UX-led HMI evolution
Objective
Create an HMI that reduces cognitive load and increases driver confidence. Make the most‑used actions effortless, design for glanceability and voice, and ensure the system feels distinctly Polestar.
Approach
Lead with UX discovery, then orchestrate cross‑functional delivery through tight Product, Engineering, and DesignOps alignment. We framed the work around safety, speed and serenity—three lenses used to assess decisions across journeys.
Activities included rapid field research, heuristic evaluations of competitor HMIs, task time studies, and service blueprints.

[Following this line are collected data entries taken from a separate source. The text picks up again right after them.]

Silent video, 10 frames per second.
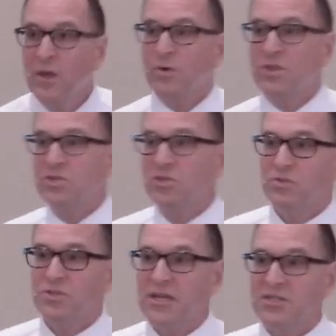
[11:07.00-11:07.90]
with these New
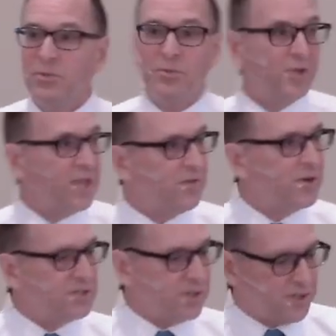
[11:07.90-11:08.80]
Testament
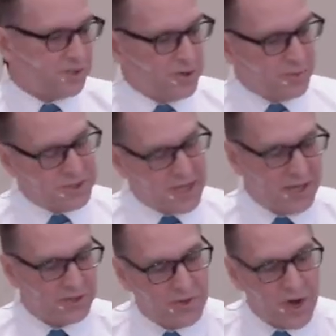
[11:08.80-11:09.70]
believers? Are they
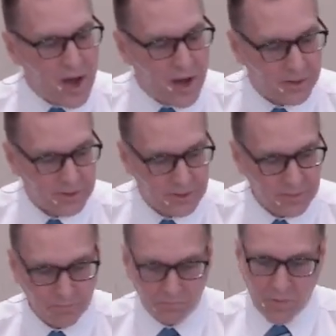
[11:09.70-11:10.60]
circumcised or not?
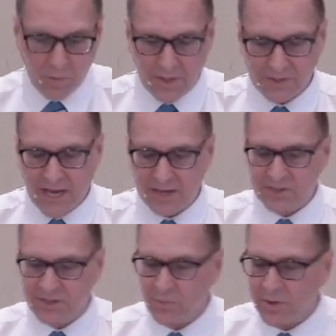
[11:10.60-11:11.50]
Well,
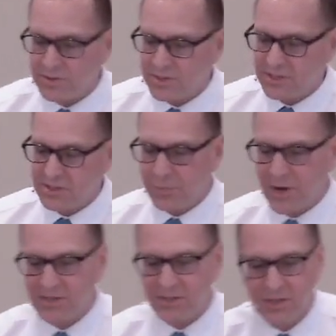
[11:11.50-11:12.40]
Titus is one who sets the
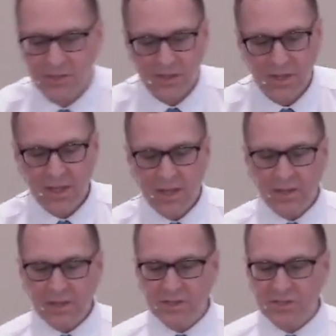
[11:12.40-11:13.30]
precedent
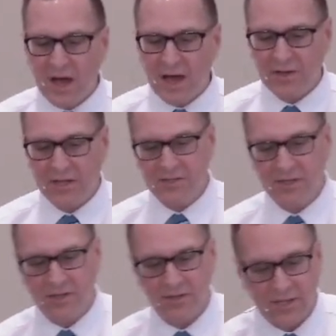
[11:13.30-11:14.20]
that does not need
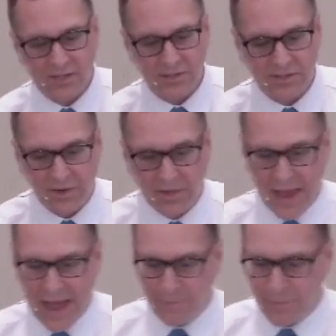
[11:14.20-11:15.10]
to necessarily
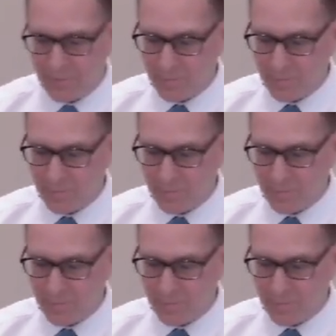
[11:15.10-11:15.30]
happen.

We then established an interaction model, information architecture and a component system that enabled fast iteration without sacrificing quality.
Key design and product moves
- Driver‑first IA and glanceable layouts for critical flows (navigation, media, climate).
- Voice‑first interactions and fail‑safe patterns for eyes‑on‑road scenarios.
- Adaptive theming calibrated for lighting conditions (day/night, contrast, color temperature).
- Motion as meaning: restrained transitions that convey context, never distract.
- Design system and tokens unified with engineering; CI hooks and linting for UI consistency.
- DesignOps rituals: crits, UX reviews, definition of done, and KPI dashboards.
Challenges & solutions
Balancing aesthetic minimalism with legibility at a glance; aligning voice, touch and steering‑wheel inputs; and governing quality at speed. We addressed this with measurable heuristics, a shared checklist for contrast and target sizes, and paired design–engineering spikes before committing roadmaps.
Outcome
A coherent HMI that feels calm yet responsive. The system guides rather than shouts, shortens routine tasks, and aligns brand expression with safety and performance. The foundations—IA, patterns, and system tokens—enable sustainable iteration across trims and markets.